Saturday, January 22, 2011

"There is no delight in owning anything unshared."

I tend to be a terrible over sharer. Especially when I'm tired. I can go on and on about things that you really don't care about, really don't need to know, and really probably don't want to know. I've been blessed to have friends in my life who find this trait endearing, or amusing. Thank God for them. I will go off on tangents, get distracted, jump from story to story, and ultimately forget what I told you. That's the worst part. My poor friends. They have to hear the same stories over and over again, because I never remember who I told.

The fun thing about this, though, is I get to share little details about myself that would never come up in normal conversation. You get to hear about the time I built a fort in my living room and sat in it reading my little Beginner's Bible (I was young...), or how Tux loves baths, or even about how terrible I am at climbing fences. The more tired I am, the more colorful the stories get. My filter goes down and/or goes away when I am sleep deprived, so I will tell you anything. Luckily, I really don't have anything to hide, so it's not like I'm sharing these deep dark secrets. I just might be making people think I'm insane.

Another interesting byproduct of this quirk is that it makes people comfortable with you fairly quickly, and they are more inclined to share their ridiculous stories. If someone doesn't know how to keep a conversation going without getting awkward, don't worry about it! I'll throw in my story about the time my friend almost burned down my house. And that will prompt them to share something about their lives. It creates that comfort level from the get go, and it allows you to get to know people in all new ways.

Everyone has always wondered what I would be like drunk. I imagine I would be everyone's best friends, and we would all laugh about how terribly awkward I was as a child. They say your true self comes out when you drink. I like to think I'm not oppressing my true self, so I have no need to drink to bring it out. I don't really have anything against drinking. I just don't do it myself. I can't stand the idea of not being in control of my own mind and body, and I so don't need those extra calories. I don't mind drunk people; I am a wonderful Designated Driver. If you ever need a desi, call me. I will find you incredibly amusing, and we will bond over your messy night.
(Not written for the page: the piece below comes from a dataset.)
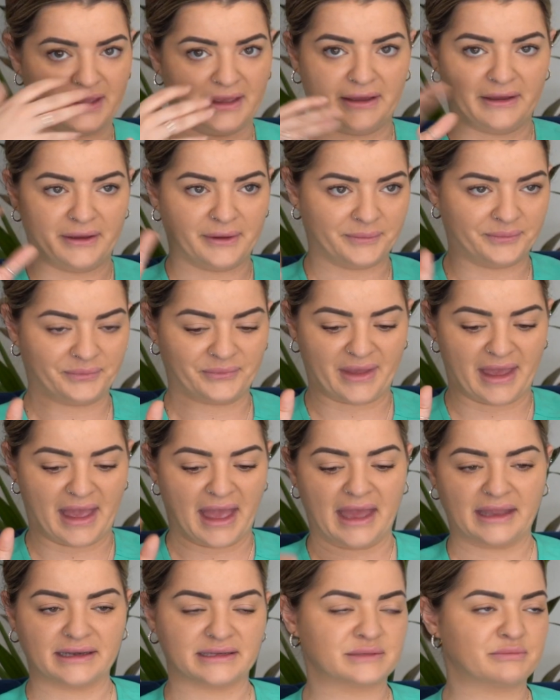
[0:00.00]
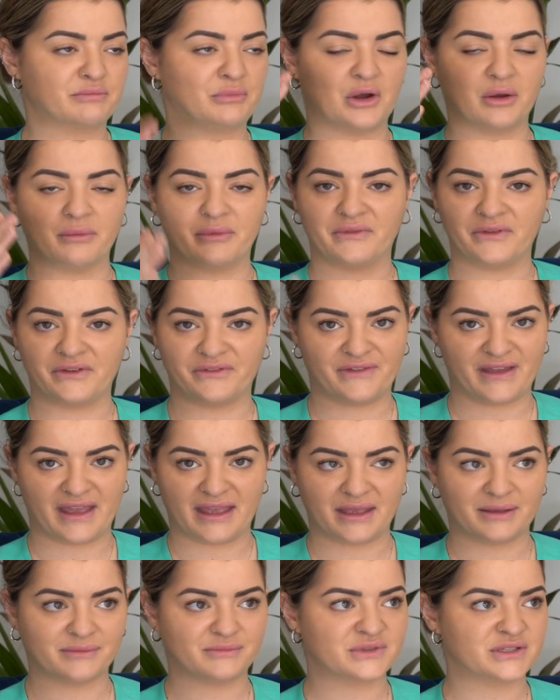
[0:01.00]
here and bottom of your
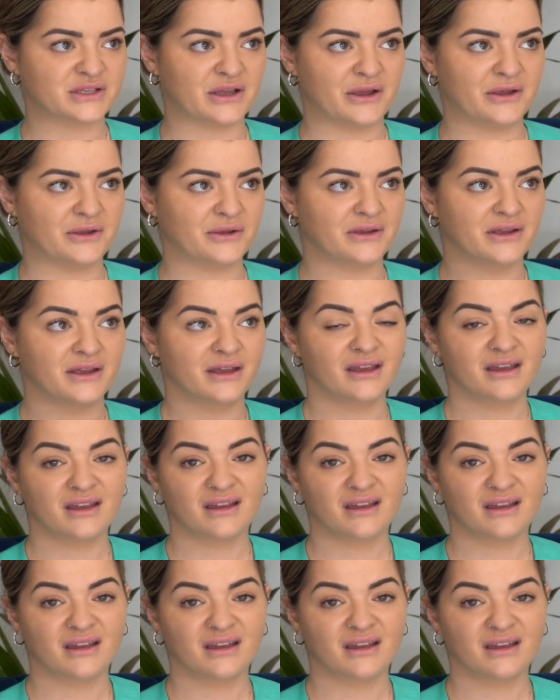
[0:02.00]
feet. So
Do you see what I did there? I jumped from a story of how I talk too much into talking too much about drinking. What's that about? Ohh well.

Let's discuss school for a second. Does anyone else feel totally overwhelmed already, even though we've only made it through two weeks? I have SEVEN meetings next week. SEVEN. How is that even possible? It might be a lie, it might be five, but regardless. That's a lot. I got too involved. And classes are meh and I'm never home before the sun goes down, and it makes me sad.

But enough about that. Tomorrow I'm going to Greensboro to volunteer, and Sunday I'm doing homework. Huzzah! Tonight we had Operation 80's Chicken. It was fabulous.

How fabulous is this dress? Seriously.


And I'm looking pretty sharp, right? Looove it. Heather and I worked out today. It was nice to go to the gym. I love Wii Fit, but sometimes you just want the elliptical. Ha.